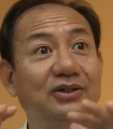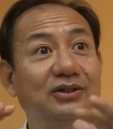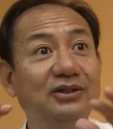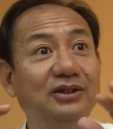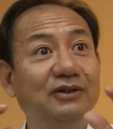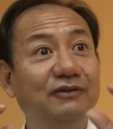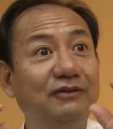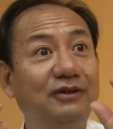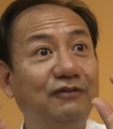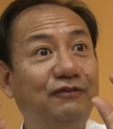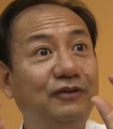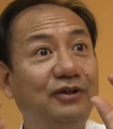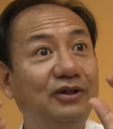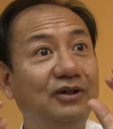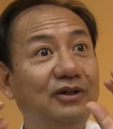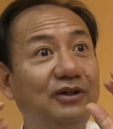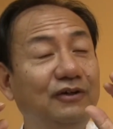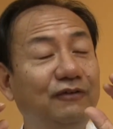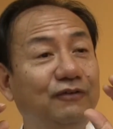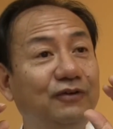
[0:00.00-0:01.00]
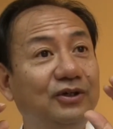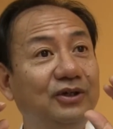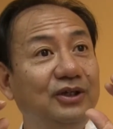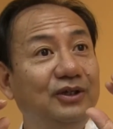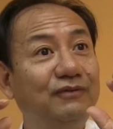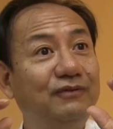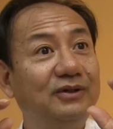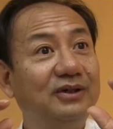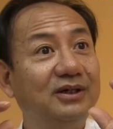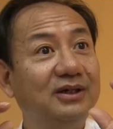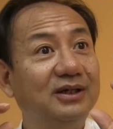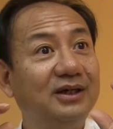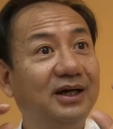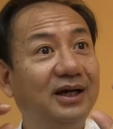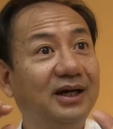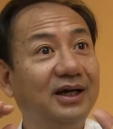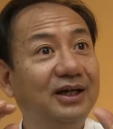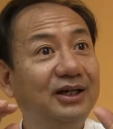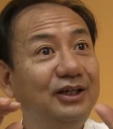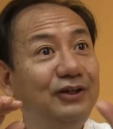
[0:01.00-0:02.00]

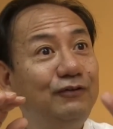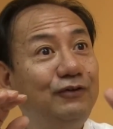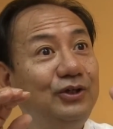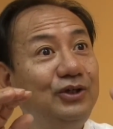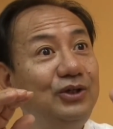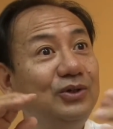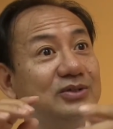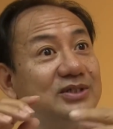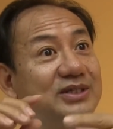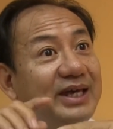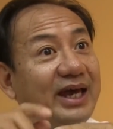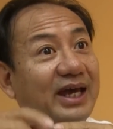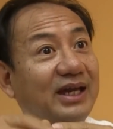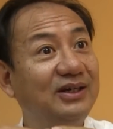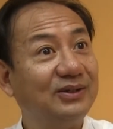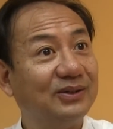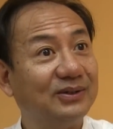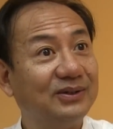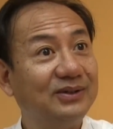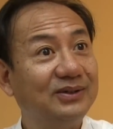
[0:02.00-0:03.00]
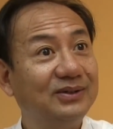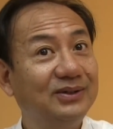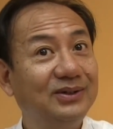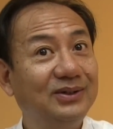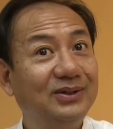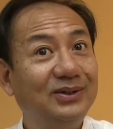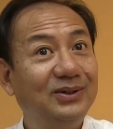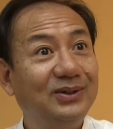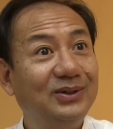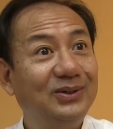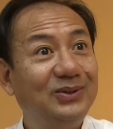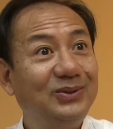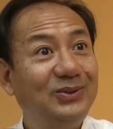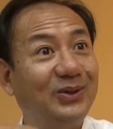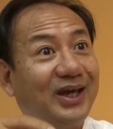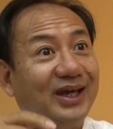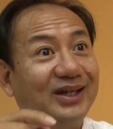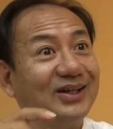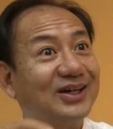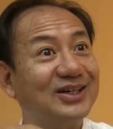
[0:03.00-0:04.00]
If you use candle,
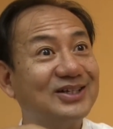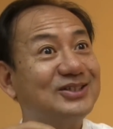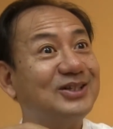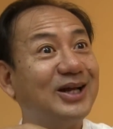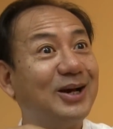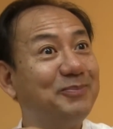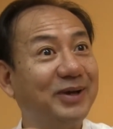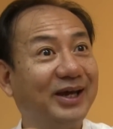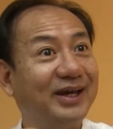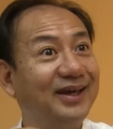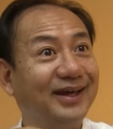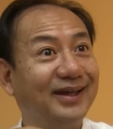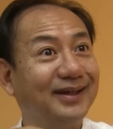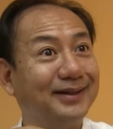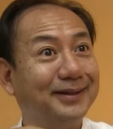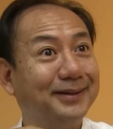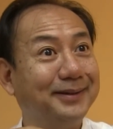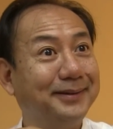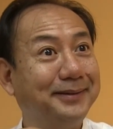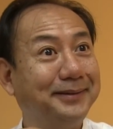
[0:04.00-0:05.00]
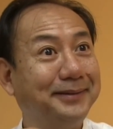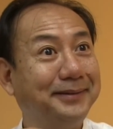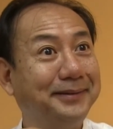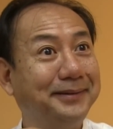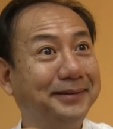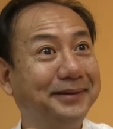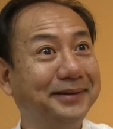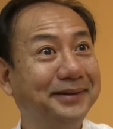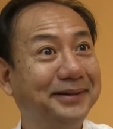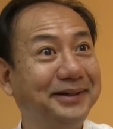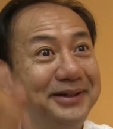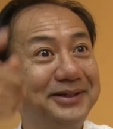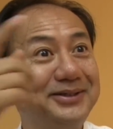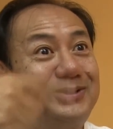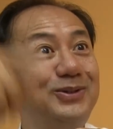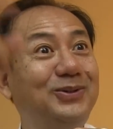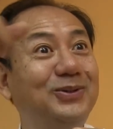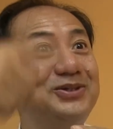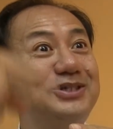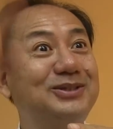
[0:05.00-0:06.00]
you cannot stop it again. It is
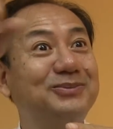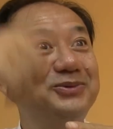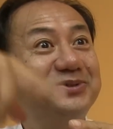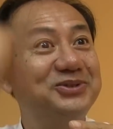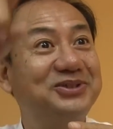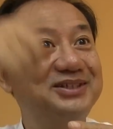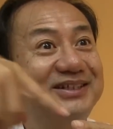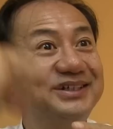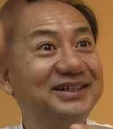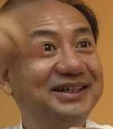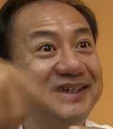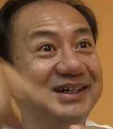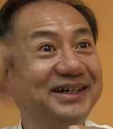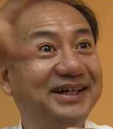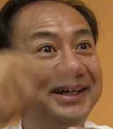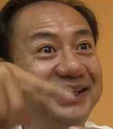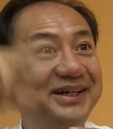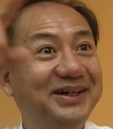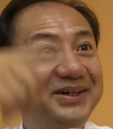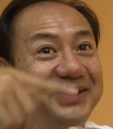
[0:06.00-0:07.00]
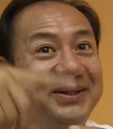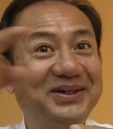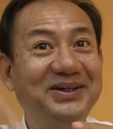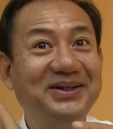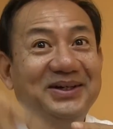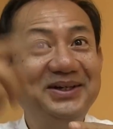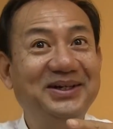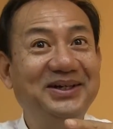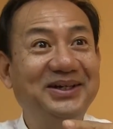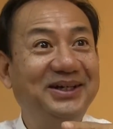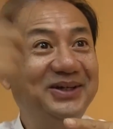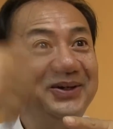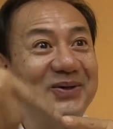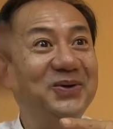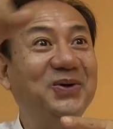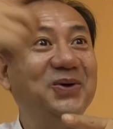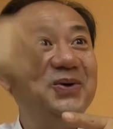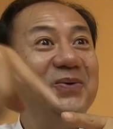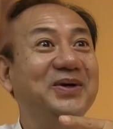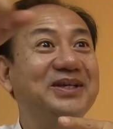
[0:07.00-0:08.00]
too smooth. It
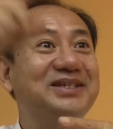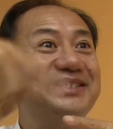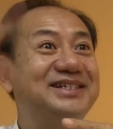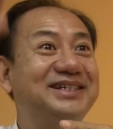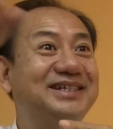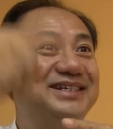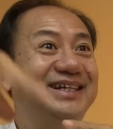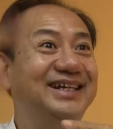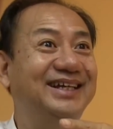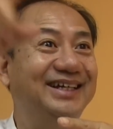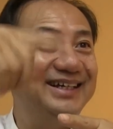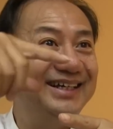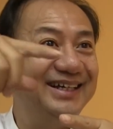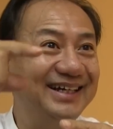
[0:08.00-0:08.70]
always...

-*-

**Work to be completed**
Would you set down the records above once more, exactly, with the pictures removed?

**Exercise solution**
[0:00.00-0:01.00]
[0:01.00-0:02.00]

[0:02.00-0:03.00]
[0:03.00-0:04.00]
If you use candle,
[0:04.00-0:05.00]
[0:05.00-0:06.00]
you cannot stop it again. It is
[0:06.00-0:07.00]
[0:07.00-0:08.00]
too smooth. It
[0:08.00-0:08.70]
always...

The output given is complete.